CHICAGO — Physician and medical student leaders at the Annual Meeting of the American Medical Association (AMA) House of Delegates approved policies aimed at protecting patient access to needed health care. These steps build on the AMA’s longtime advocacy efforts.

The new policies adopted include:

Making prescriptions affordable for patients in Medicare Advantage

The AMA’s House of Delegates endorsed a policy intended to limit the expensive surprise that awaits Medicare Advantage patients who need physician-administered drugs or biologics.

Under the policy, the AMA will advocate for federal policy that limits a patient’s out-of-pocket cost to be the same or less than the amount that a patient with traditional Medicare plus a Medigap plan would pay. Supporters of the new policy said the current approach is tilted against under-resourced patients who discover that their MA plans have exorbitant co-pays that accompany biologics and physician-administered drugs, which are commonly used to treat chronic diseases. The financial exposure is less for patients in traditional Medicare.

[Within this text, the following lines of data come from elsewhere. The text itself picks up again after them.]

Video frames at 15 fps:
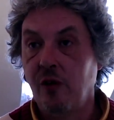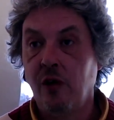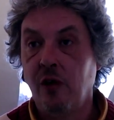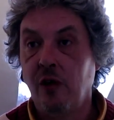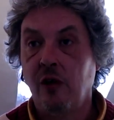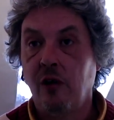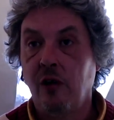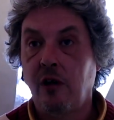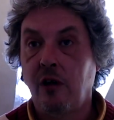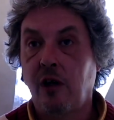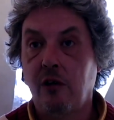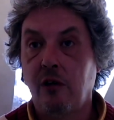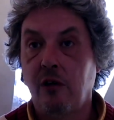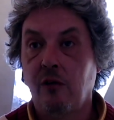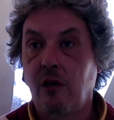When
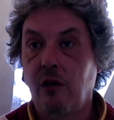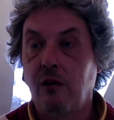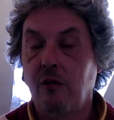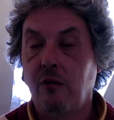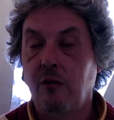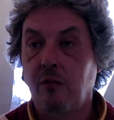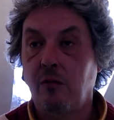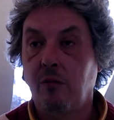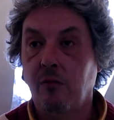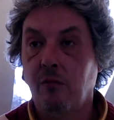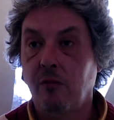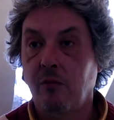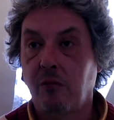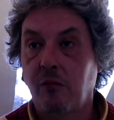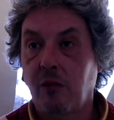I had my money
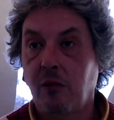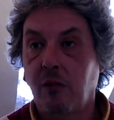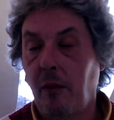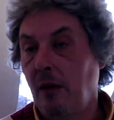stopped, right,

“When signing up for Medicare Advantage, patients don’t know which expensive drugs they might require and then find out that the drugs aren’t covered or require a 20 percent co-payment. That guarantees a disparity in outcomes that this policy aims to address,” said Ilse R. Levin, D.O., MPH & TM, a member of the AMA Board of Trustees. “This change takes aim at a practice that exacerbates inequity in health care. Our patients deserve better.”

Medical-legal partnerships

To expand health equity, the AMA will support the establishment and funding of medical-legal partnerships and civil legal aid services to meet patients’ legal needs. Medical-legal partnerships integrate the expertise of lawyers in health care settings to help physicians, case managers, and social workers address social problems at the root of many health inequities.

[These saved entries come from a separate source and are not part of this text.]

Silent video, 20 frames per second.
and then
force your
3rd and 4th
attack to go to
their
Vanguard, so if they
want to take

Studies show that when legal services are used to address social needs, people are admitted to the hospital less frequently, are more likely to take their prescribed medications, and report lower levels of stress.

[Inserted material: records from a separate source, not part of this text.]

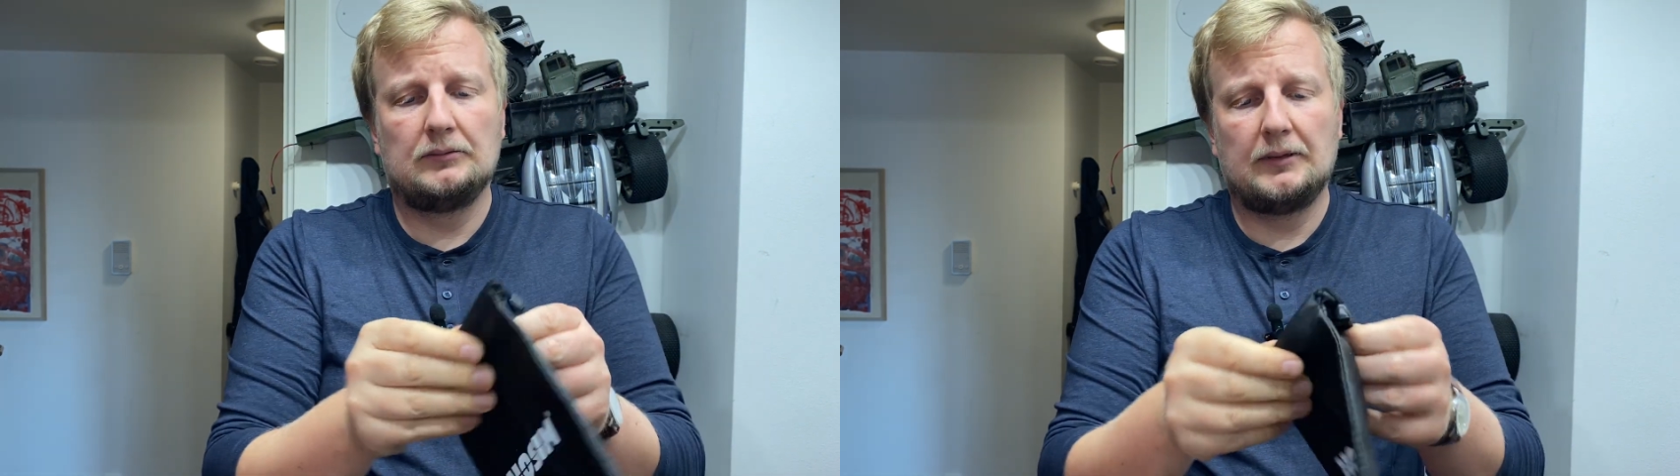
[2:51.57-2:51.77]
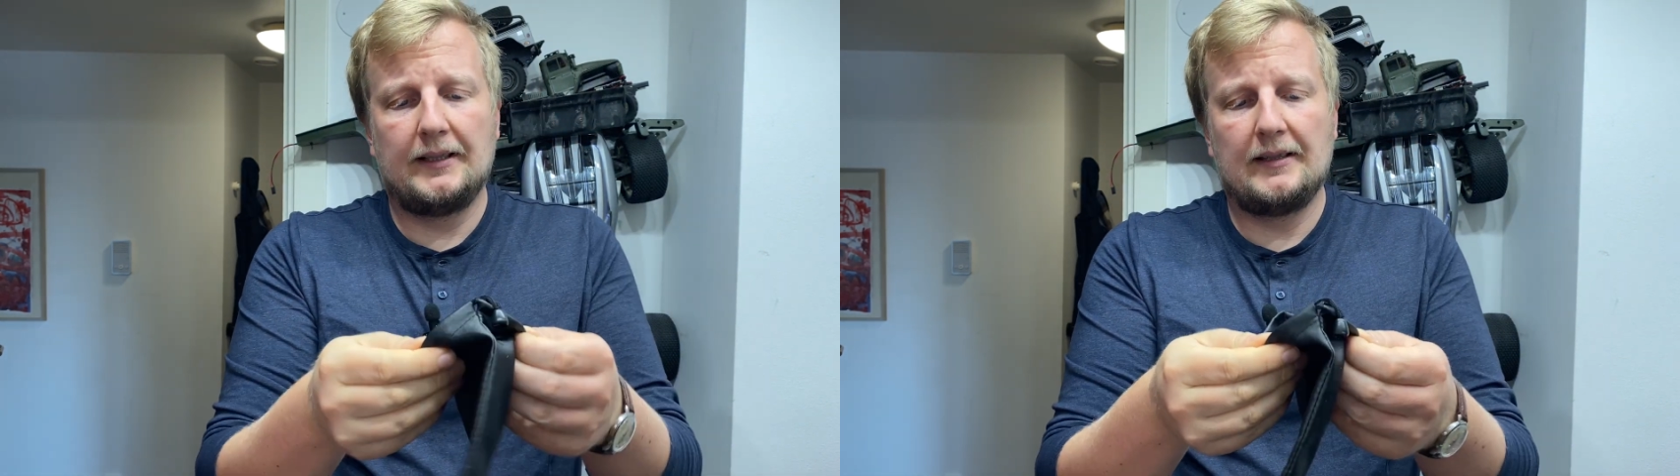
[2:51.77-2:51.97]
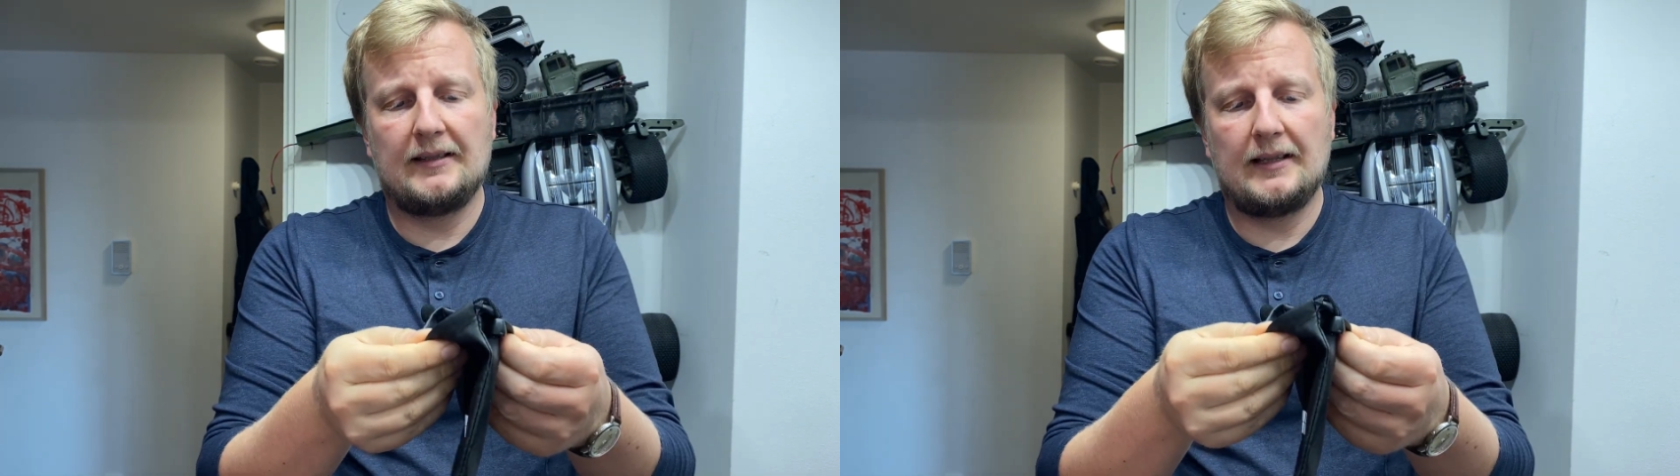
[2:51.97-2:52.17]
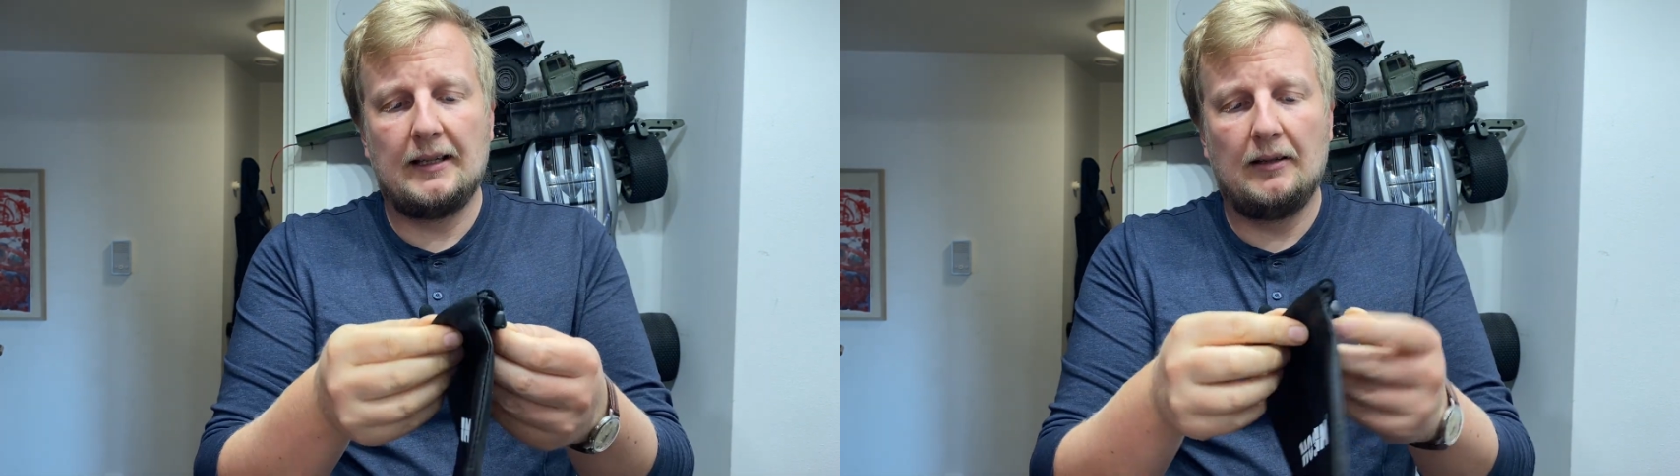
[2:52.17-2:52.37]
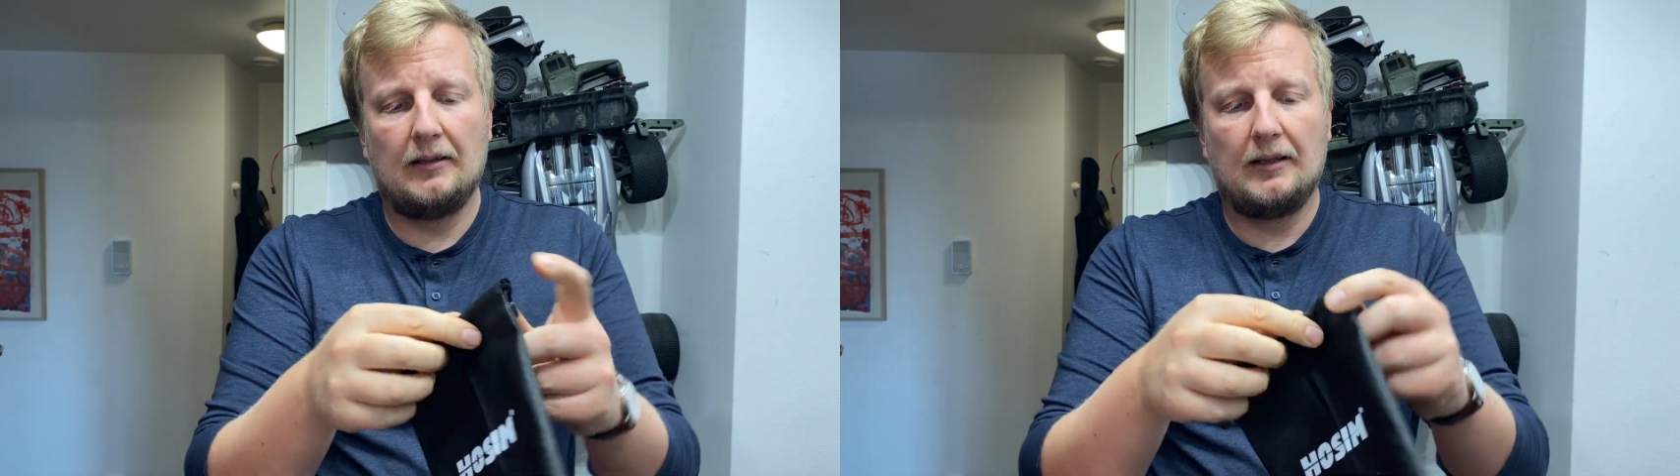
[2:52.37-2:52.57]
as it
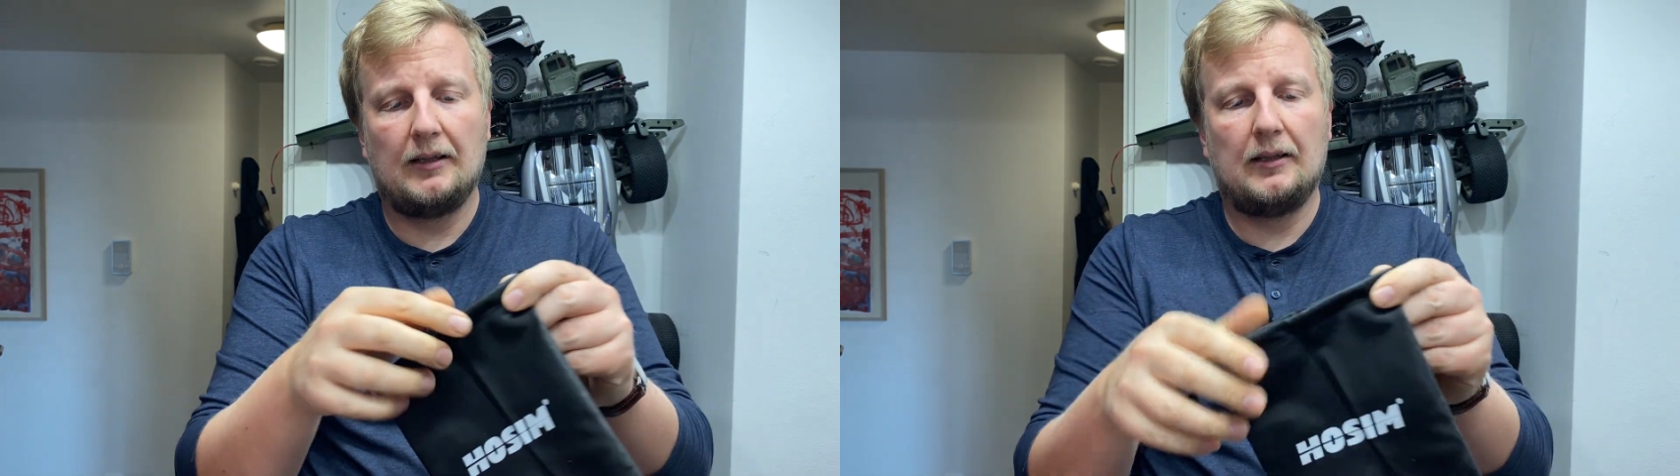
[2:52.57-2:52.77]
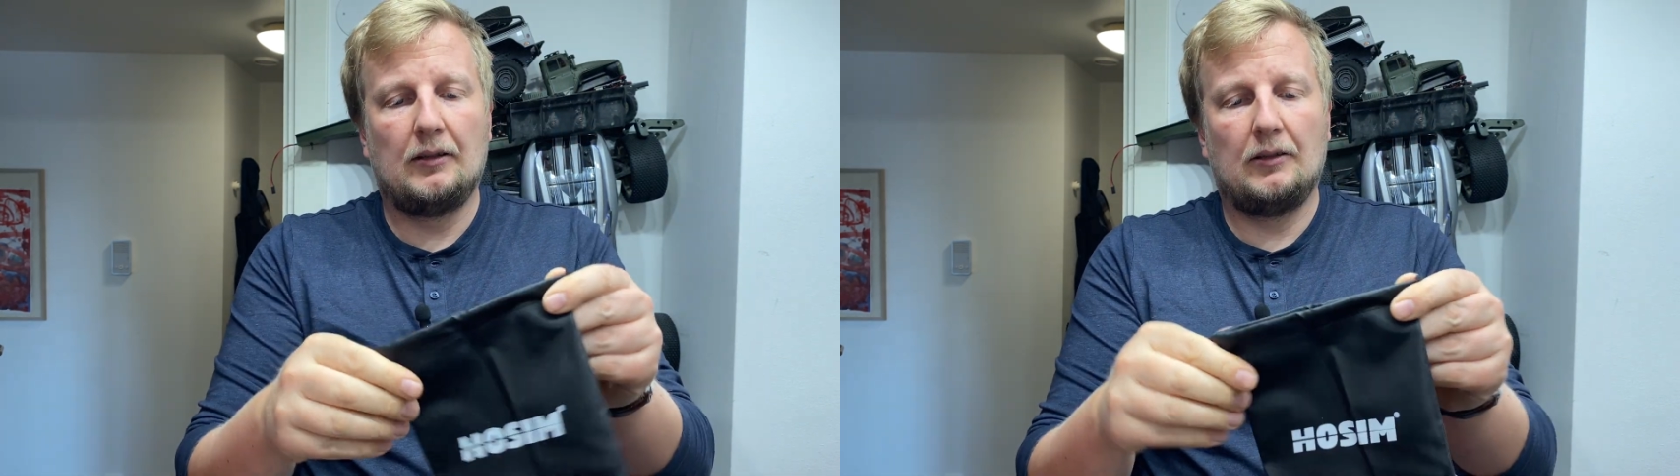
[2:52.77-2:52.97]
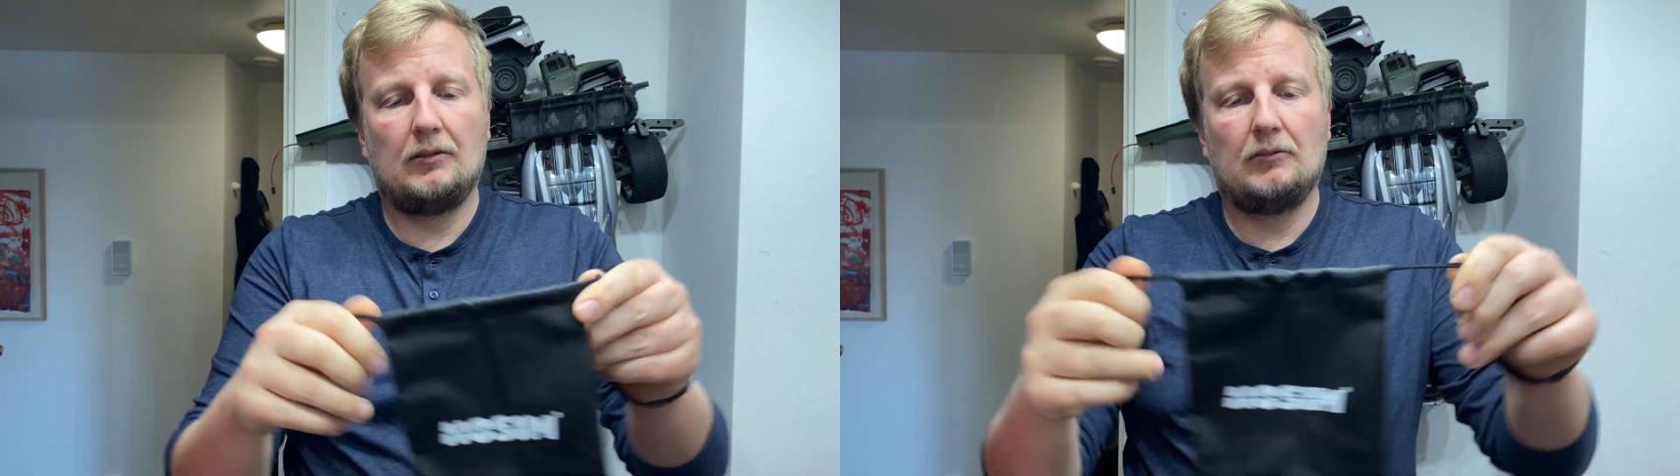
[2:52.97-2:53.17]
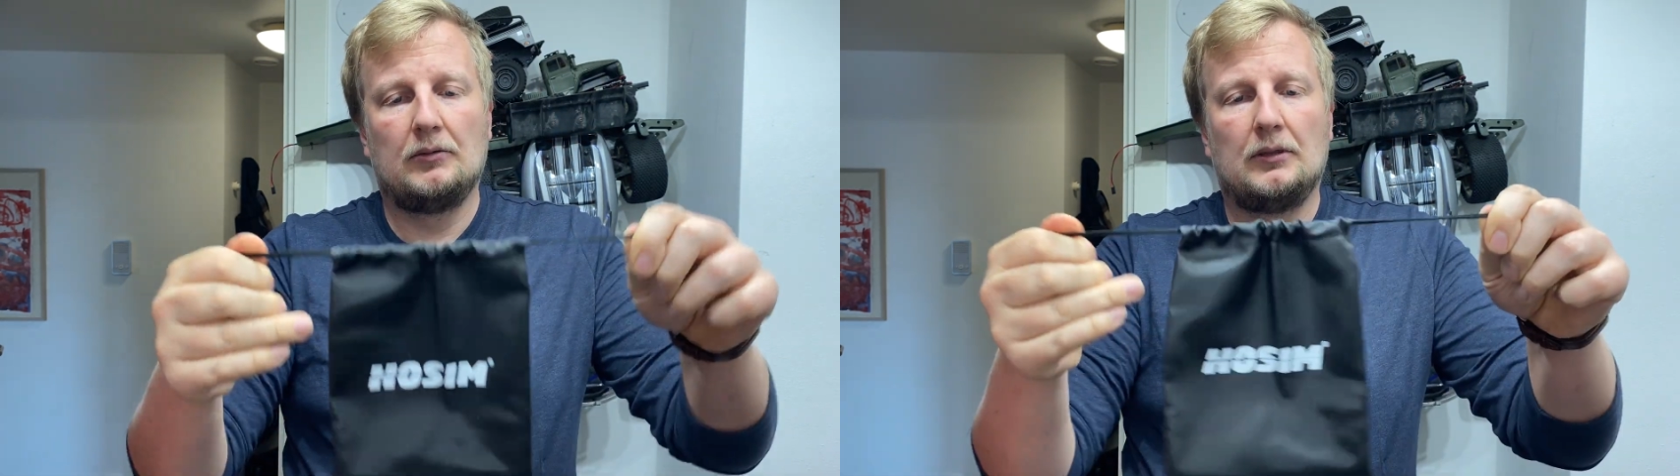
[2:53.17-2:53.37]
said. I don't know.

These partnerships help address social determinants of health relating to civil law, such as family violence, child support and custody, workplace conditions, post-incarceration rehabilitation, housing, utility shutoffs, disability access, debt relief, perinatal needs, and veteran benefits, by integrating lawyers in clinical settings team to meet patient’s legal needs.

“Medical-legal partnerships can help educate physicians and medical students on screening for social determinants and legal needs, addressing issues impacting health through legal advocacy, and referring patients to reliable legal resources,” said Ilse R. Levin, D.O., MPH & DM, a member of the AMA Board of Trustees.

Support for in-vitro fertilization

In response to a state Supreme Court recent ruling that embryos are human beings, the American Medical Association will oppose legislation or ballot measures that could criminalize in-vitro fertilization.

“The AMA has long opposed government interference in medical decisions and the patient-physician relationship. The Alabama court decision threatened to upend a safe, family-affirming medical procedure that is one of the most significant medical advances of the last century,” said AMA President-elect Bobby Mukkamala, M.D.

After the court decision, clinics halted IVF services, concerned that providing fertility treatment could result in civil and potentially criminal liability in the state. The legislature passed a bill to provide civil and criminal immunity to providers and patients for the destruction of, or damage to, embryos. The governor signed it into law.

“Physicians and families dodged a bullet. We now must be vigilant against politicians and judges who want to supplant their judgment for medical judgment. IVF is a godsend to so many patients who want families. We need to make sure it is available,” Dr. Mukkamala said.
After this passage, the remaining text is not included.